0

I want to scrape headlines and paragraph texts from Google News search page based on the term searched. I want to do that for first n pages.

I have wrote a piece of code for scraping the first page only, but I do not know how to modify my url so that I can go to other pages to (page 2, 3 ...). That's the first problem that I have.

Second problem is that I do not know how to scrape headlines. It always returns me empty list. I have tried multiple solutions but it always returns me empty list. (I do not think that page is dynamic).

On the other hand scraping paragraph text below the headline works perfectly. Can you tell me how to fix these two problems?

This is my code:

from bs4 import BeautifulSoup
import requests

term = 'cocacola'

# this is only for page 1, how to go to page 2?
url = 'https://www.google.com/search?q={0}&source=lnms&tbm=nws'.format(term)

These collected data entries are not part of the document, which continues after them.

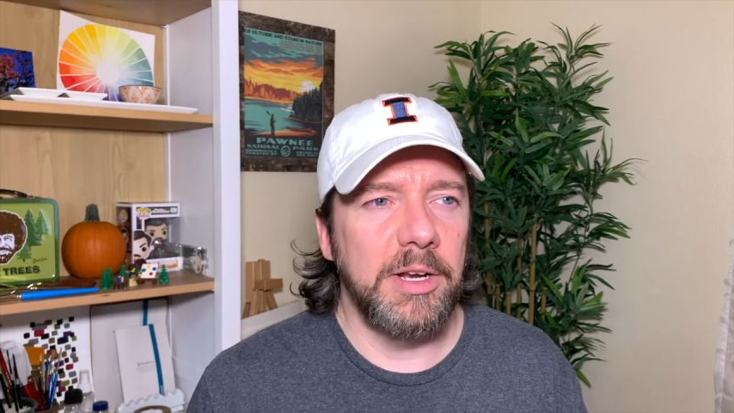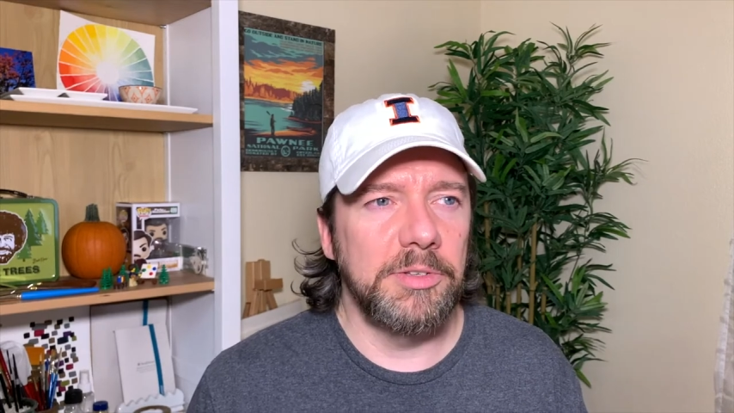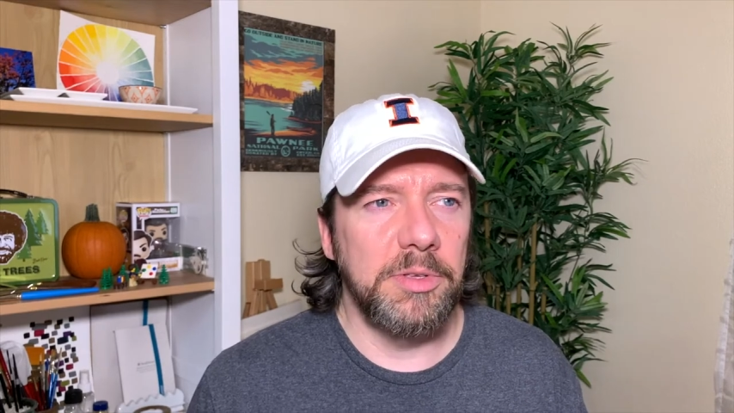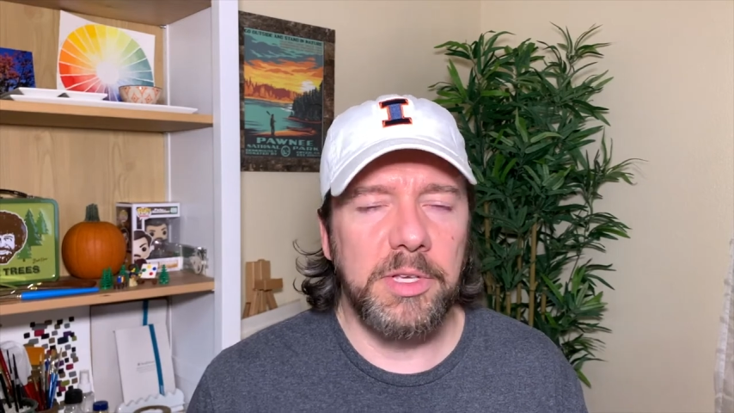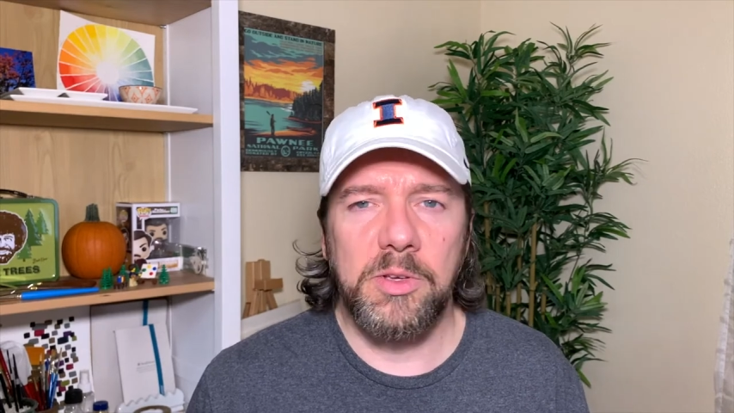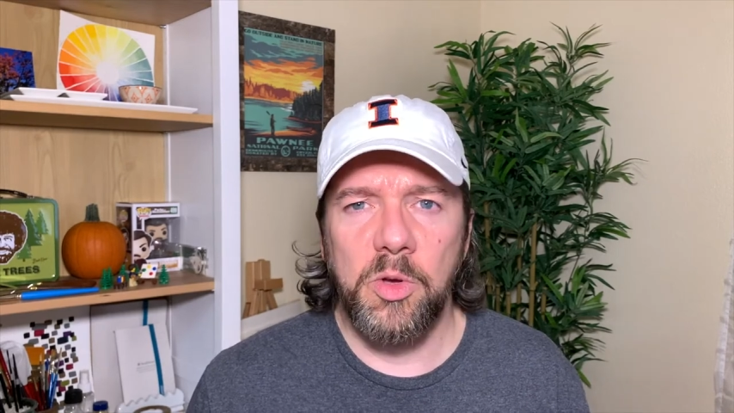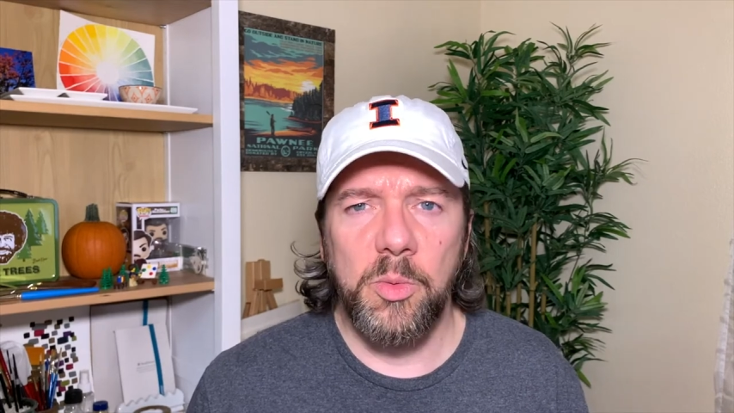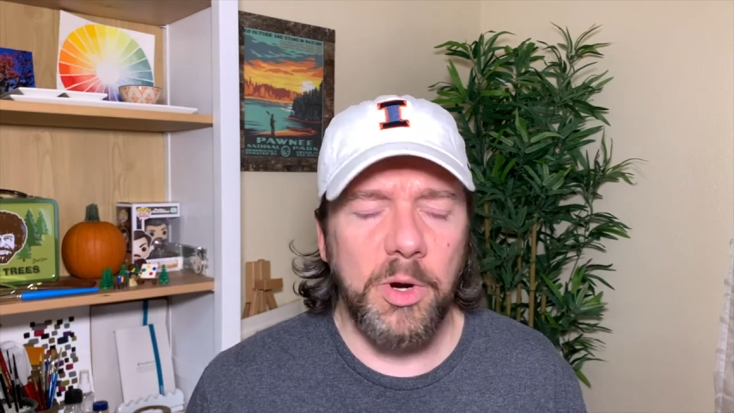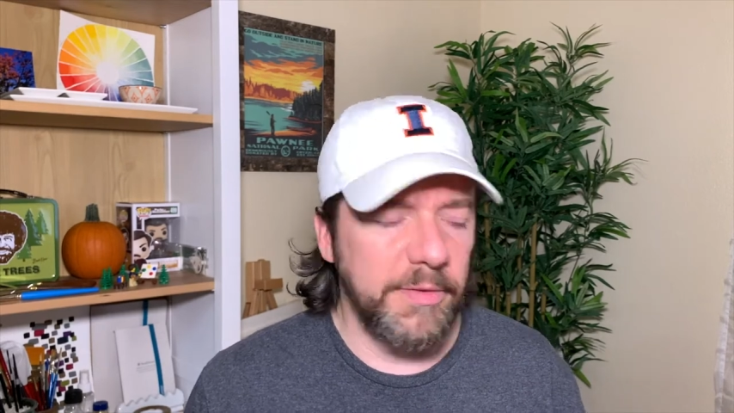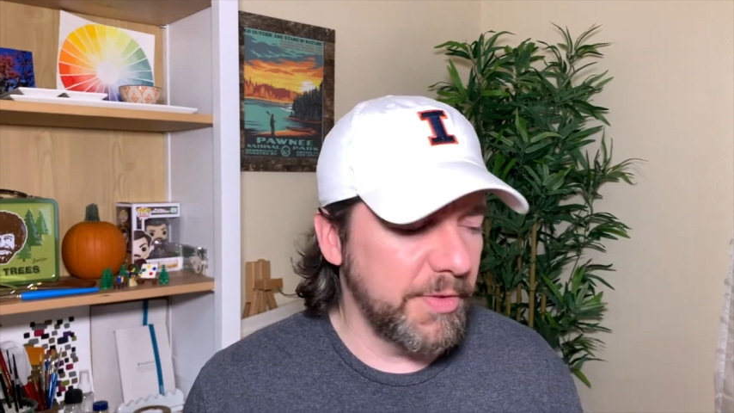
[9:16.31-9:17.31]
I do like the Cold
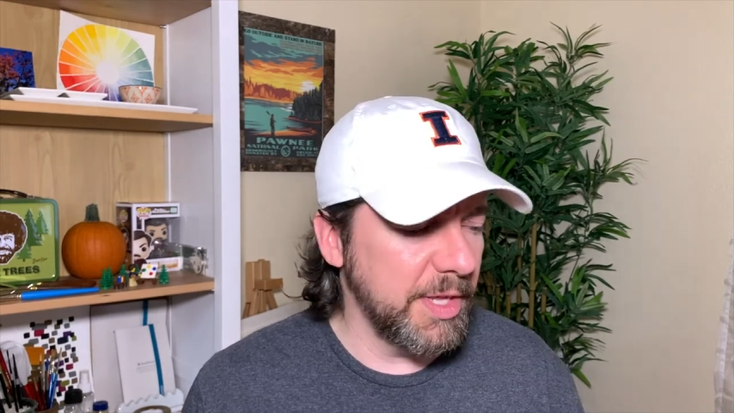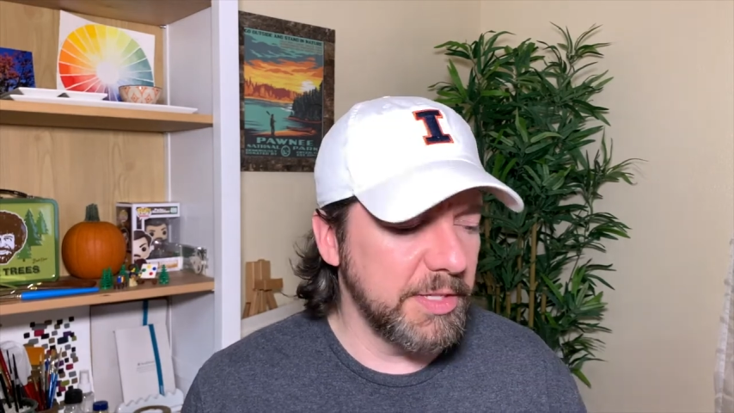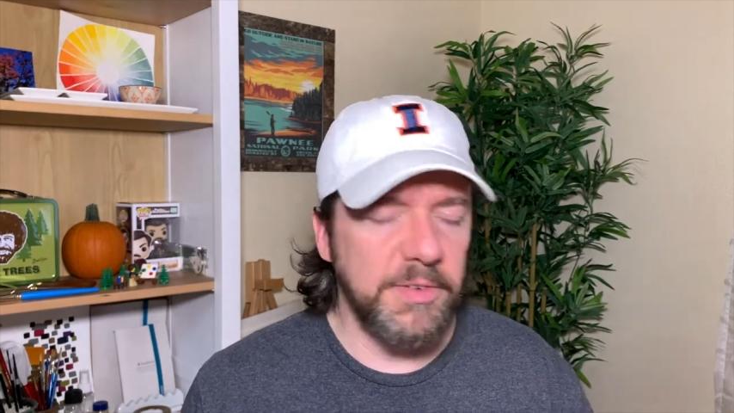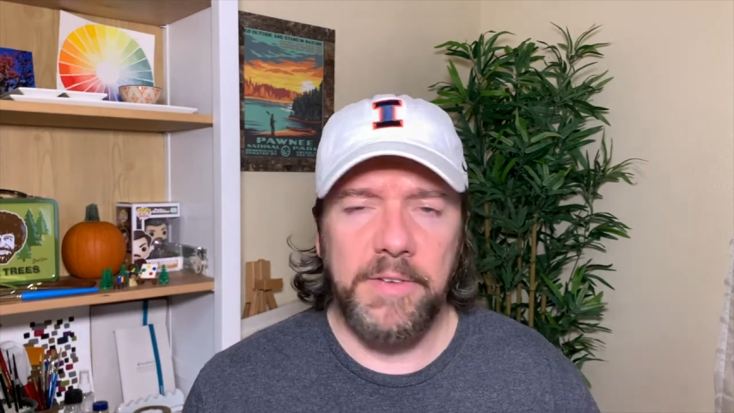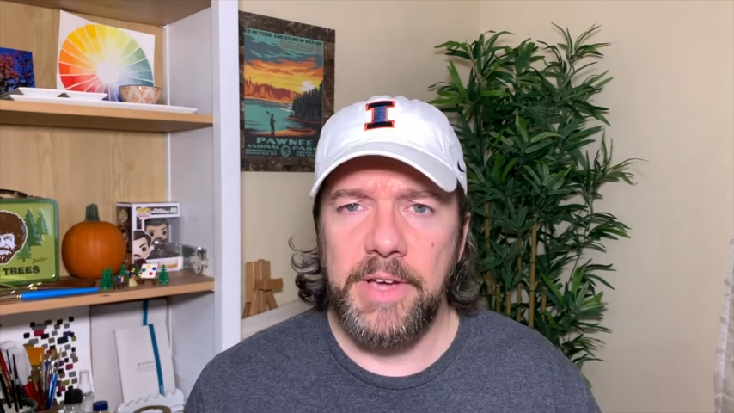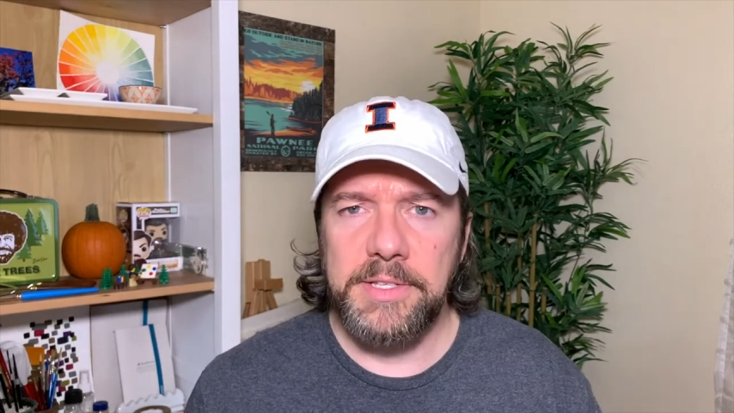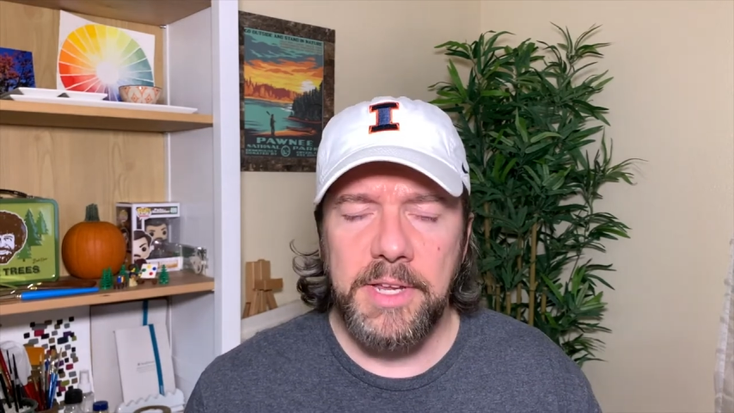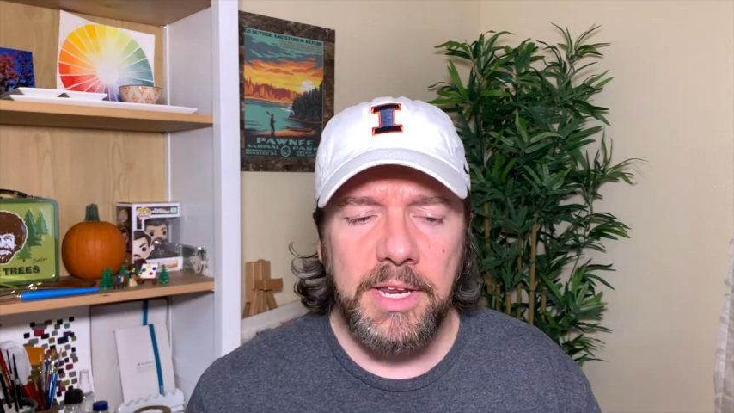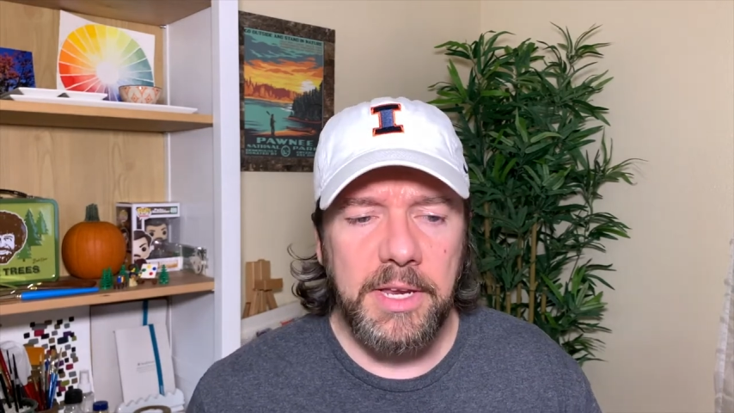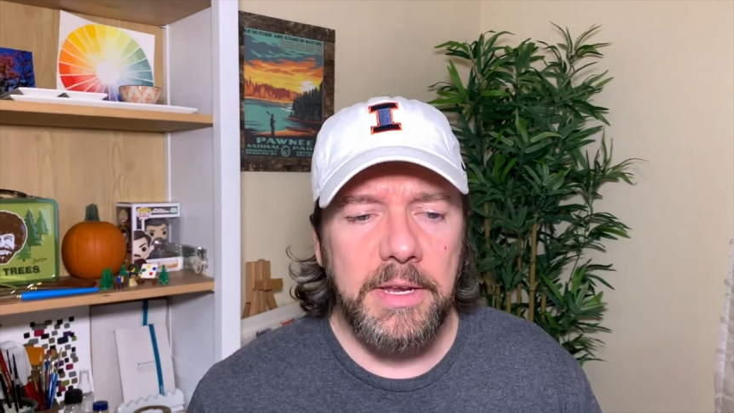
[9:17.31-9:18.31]
War. I think it's very
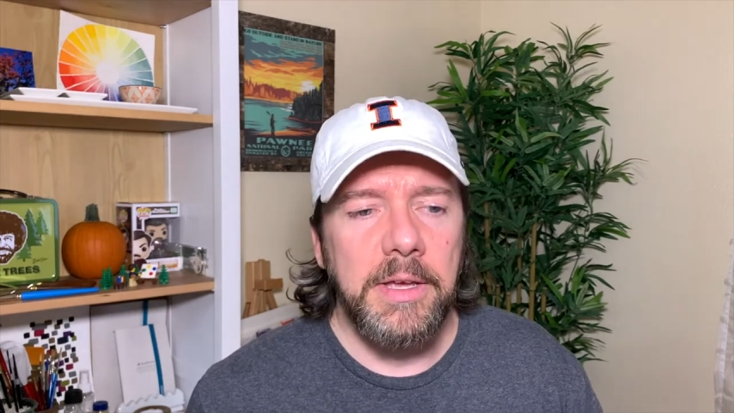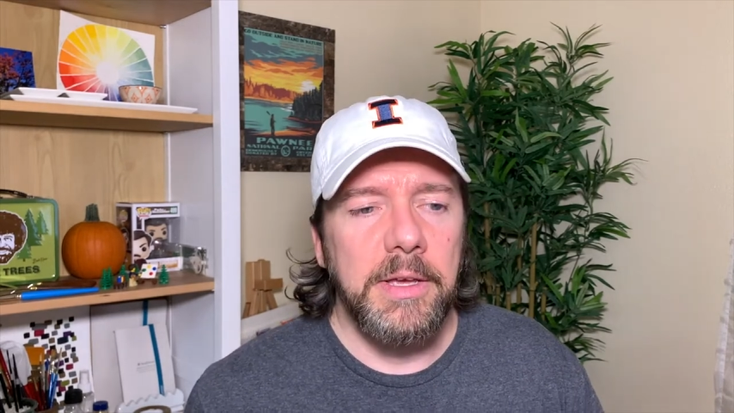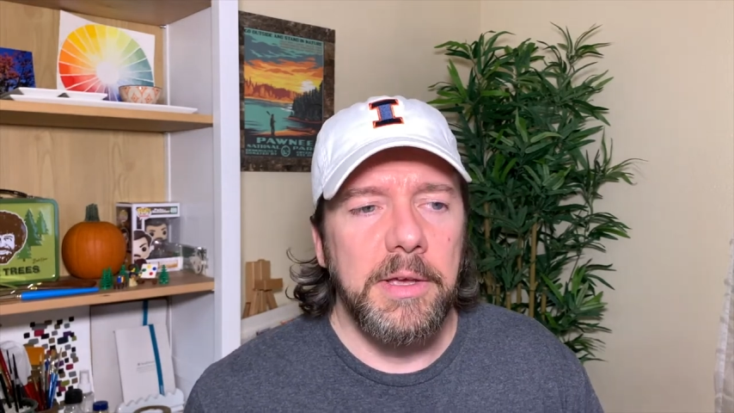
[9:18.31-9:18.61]
fascinating.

response = requests.get(url)
soup = BeautifulSoup(response.text, 'html.parser')

# I think that this is not javascipt sensitive, its not dynamic            
headline_results = soup.find_all('a', class_="l lLrAF")
#headline_results = soup.find_all('h3', class_="r dO0Ag") # also does not work
print(headline_results) #empty list, IDK why?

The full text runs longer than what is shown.